AVAILABLE DATA

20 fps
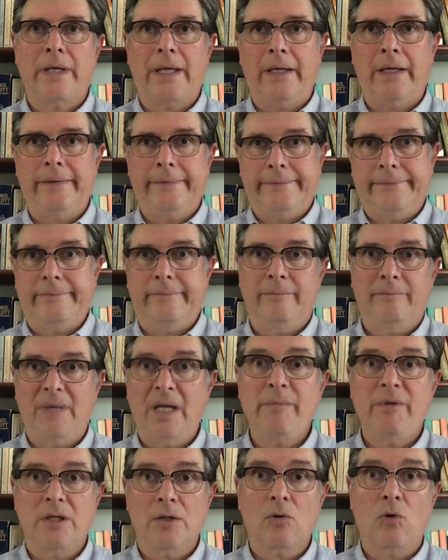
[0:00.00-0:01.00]
and
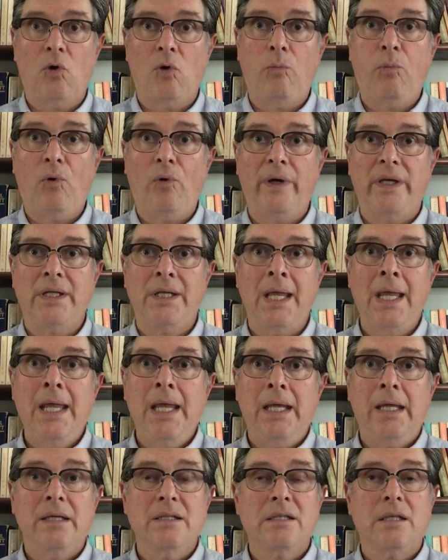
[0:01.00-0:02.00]
maybe their whole point,
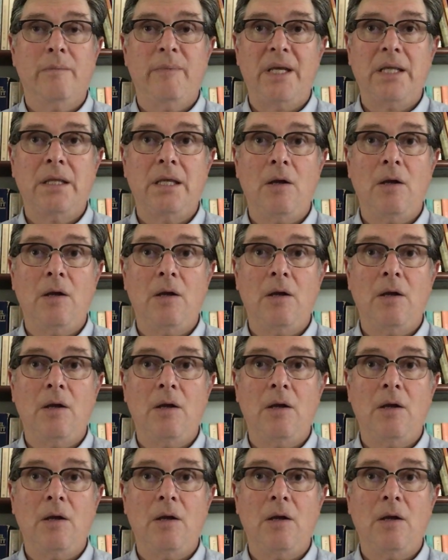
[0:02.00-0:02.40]
is to make the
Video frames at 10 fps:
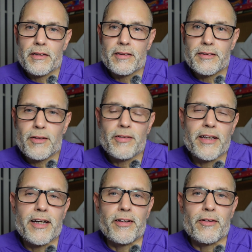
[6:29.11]
So there
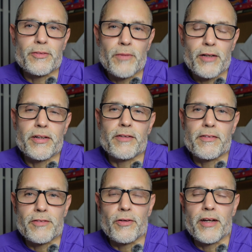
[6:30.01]
you go, that was my quick
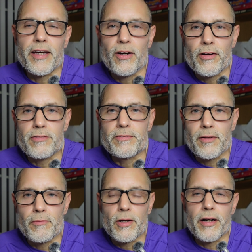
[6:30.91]
review there
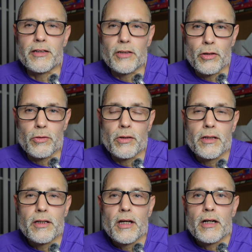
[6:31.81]
of my new
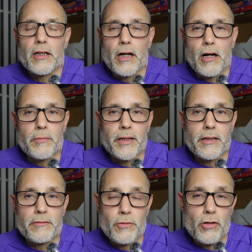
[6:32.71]

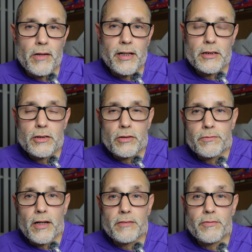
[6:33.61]
Garmin Forerunner
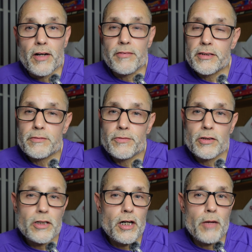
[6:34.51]
255. It's the
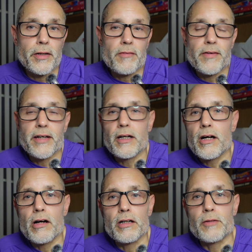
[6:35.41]
first Garmin I've had. I
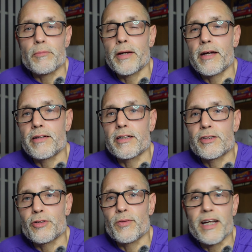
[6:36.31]
can't compare it
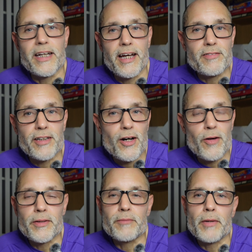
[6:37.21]
to any other
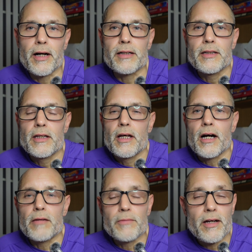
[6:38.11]
Garmin, but
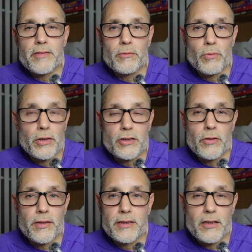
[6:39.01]
I'm loving what it's
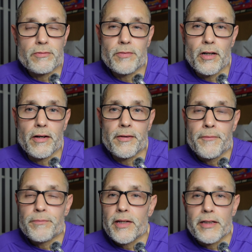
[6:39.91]
doing so far.
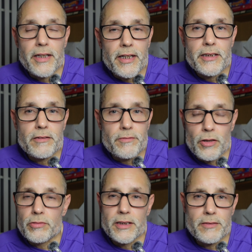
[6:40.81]
The ease of
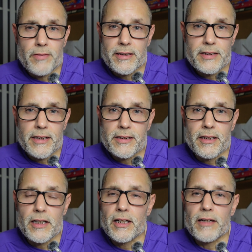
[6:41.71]
use is
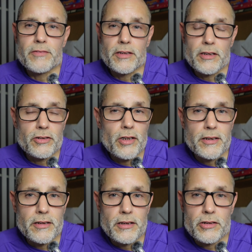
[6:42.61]
fantastic. I love the
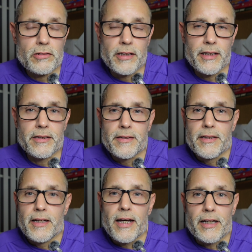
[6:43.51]
size of the screen,
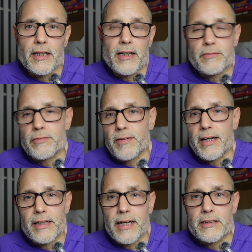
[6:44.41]
and I love the
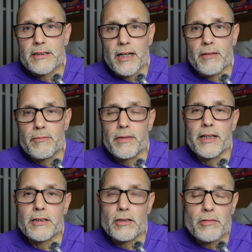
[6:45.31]
fact that
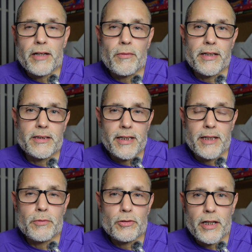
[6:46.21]
it's a great way to
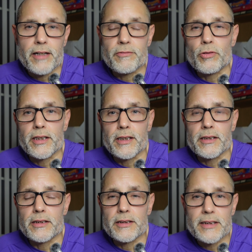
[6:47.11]
keep a track of all
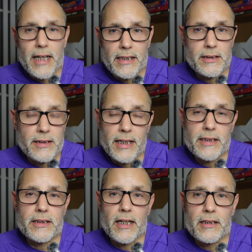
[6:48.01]
the stats and
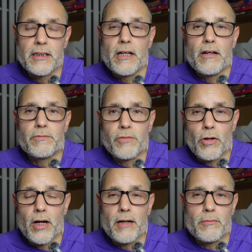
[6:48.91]
data
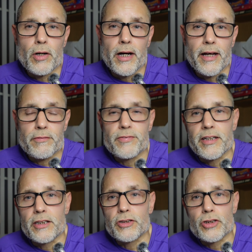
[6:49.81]
for my
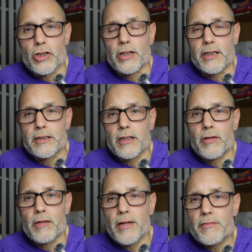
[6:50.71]
fitness journey.
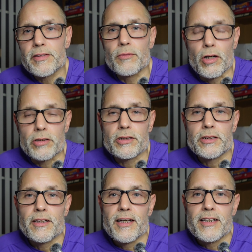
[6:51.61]
So I'm loving the
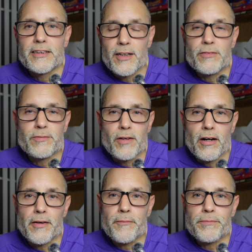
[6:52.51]
watch so
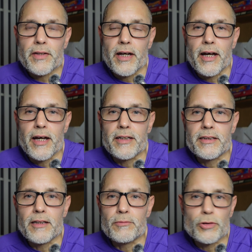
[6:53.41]
far,
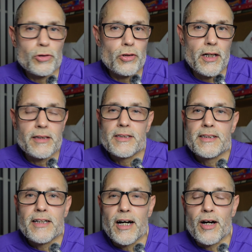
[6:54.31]
and I'm sure
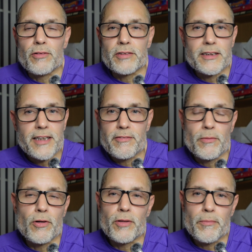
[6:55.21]
I'll discover
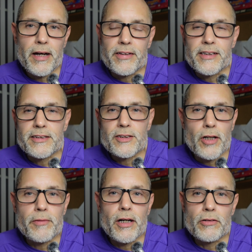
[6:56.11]
more about it as
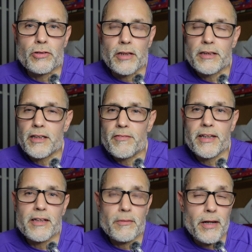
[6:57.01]
time goes on. So I've
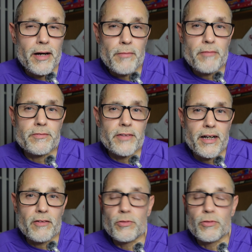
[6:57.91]
had it about a month now.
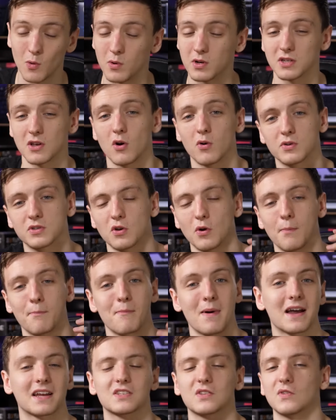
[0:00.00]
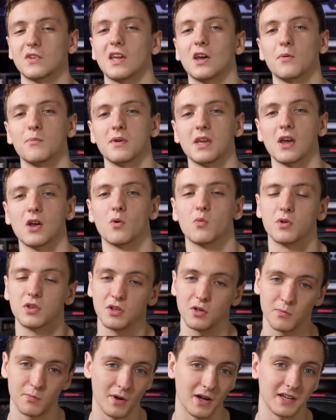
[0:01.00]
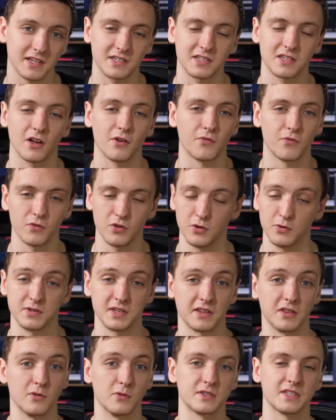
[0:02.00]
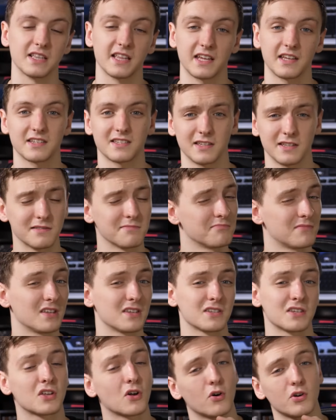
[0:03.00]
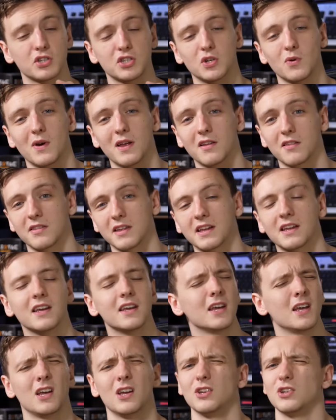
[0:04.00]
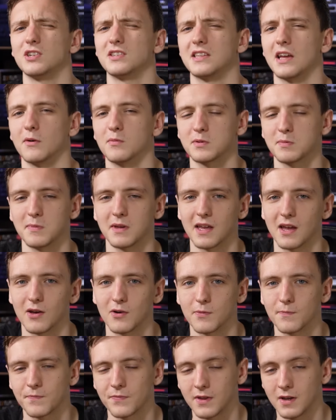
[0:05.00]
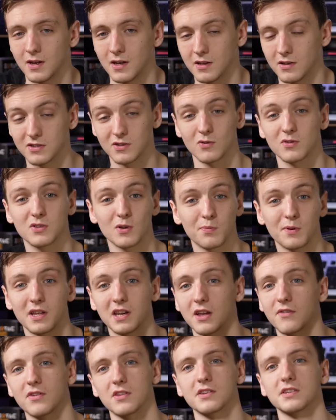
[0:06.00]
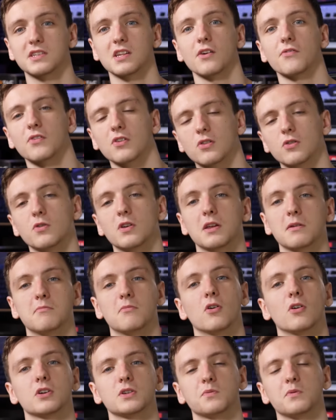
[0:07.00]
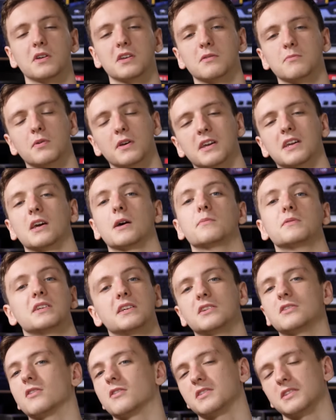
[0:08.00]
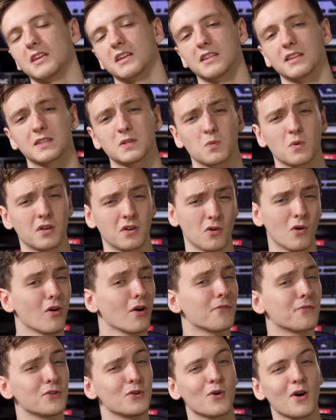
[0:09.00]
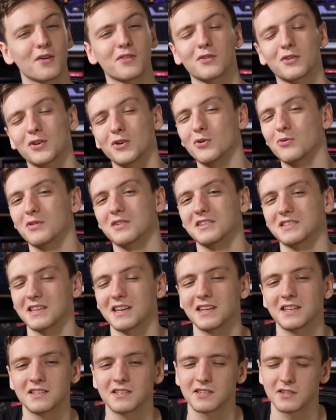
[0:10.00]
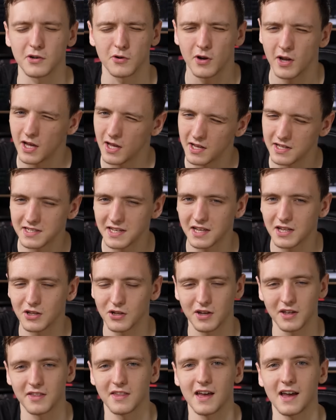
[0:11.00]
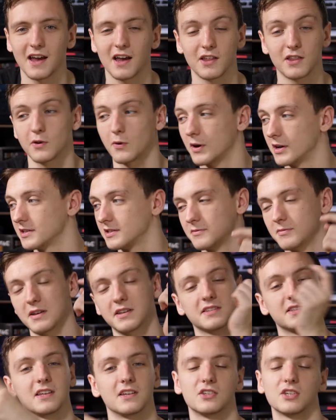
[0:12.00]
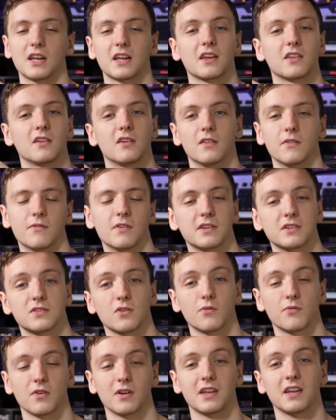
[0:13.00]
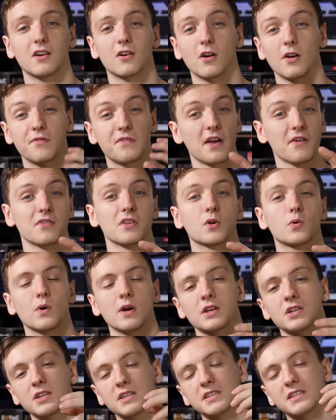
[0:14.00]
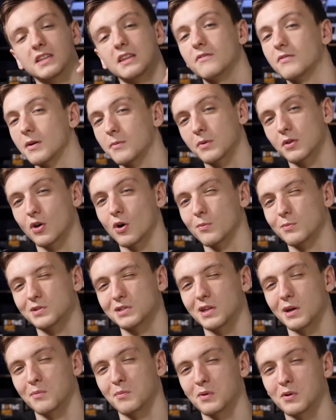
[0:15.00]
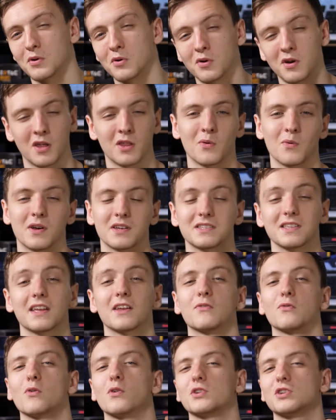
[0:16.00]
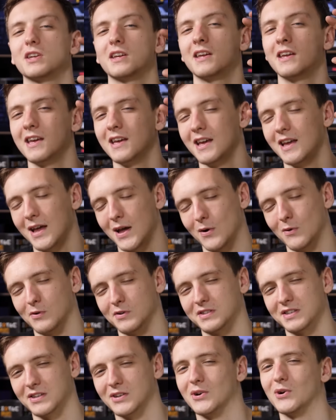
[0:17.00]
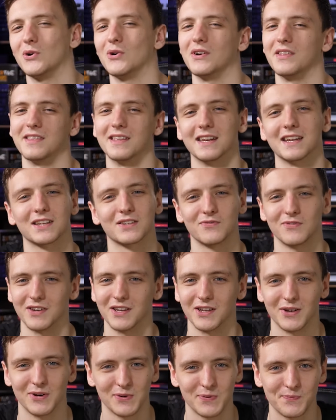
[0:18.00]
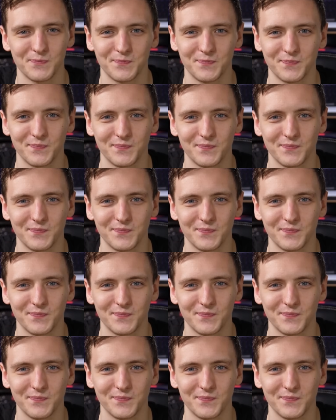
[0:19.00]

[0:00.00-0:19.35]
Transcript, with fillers: which I'll also massively help me out when you buy stuff using those links. It doesn't cost you anything, just helps me out. There's also plenty of other stuff, including merch where you can pick up t-shirts like this one or a few other cool designs, so take a look at that. Otherwise, as I said, check out the other videos over here. If you have any questions, leave them in the comments down below, and otherwise, thank you for watching, and we'll see you all in the next video.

EXERCISE
Pictures in the entries are to be skipped, and everything else repeated word for word.

RESPONSE TO THE EXERCISE
20 fps
[0:00.00-0:01.00]
and
[0:01.00-0:02.00]
maybe their whole point,
[0:02.00-0:02.40]
is to make the
Video frames at 10 fps:
[6:29.11]
So there
[6:30.01]
you go, that was my quick
[6:30.91]
review there
[6:31.81]
of my new
[6:32.71]

[6:33.61]
Garmin Forerunner
[6:34.51]
255. It's the
[6:35.41]
first Garmin I've had. I
[6:36.31]
can't compare it
[6:37.21]
to any other
[6:38.11]
Garmin, but
[6:39.01]
I'm loving what it's
[6:39.91]
doing so far.
[6:40.81]
The ease of
[6:41.71]
use is
[6:42.61]
fantastic. I love the
[6:43.51]
size of the screen,
[6:44.41]
and I love the
[6:45.31]
fact that
[6:46.21]
it's a great way to
[6:47.11]
keep a track of all
[6:48.01]
the stats and
[6:48.91]
data
[6:49.81]
for my
[6:50.71]
fitness journey.
[6:51.61]
So I'm loving the
[6:52.51]
watch so
[6:53.41]
far,
[6:54.31]
and I'm sure
[6:55.21]
I'll discover
[6:56.11]
more about it as
[6:57.01]
time goes on. So I've
[6:57.91]
had it about a month now.
[0:00.00]
[0:01.00]
[0:02.00]
[0:03.00]
[0:04.00]
[0:05.00]
[0:06.00]
[0:07.00]
[0:08.00]
[0:09.00]
[0:10.00]
[0:11.00]
[0:12.00]
[0:13.00]
[0:14.00]
[0:15.00]
[0:16.00]
[0:17.00]
[0:18.00]
[0:19.00]

[0:00.00-0:19.35]
Transcript, with fillers: which I'll also massively help me out when you buy stuff using those links. It doesn't cost you anything, just helps me out. There's also plenty of other stuff, including merch where you can pick up t-shirts like this one or a few other cool designs, so take a look at that. Otherwise, as I said, check out the other videos over here. If you have any questions, leave them in the comments down below, and otherwise, thank you for watching, and we'll see you all in the next video.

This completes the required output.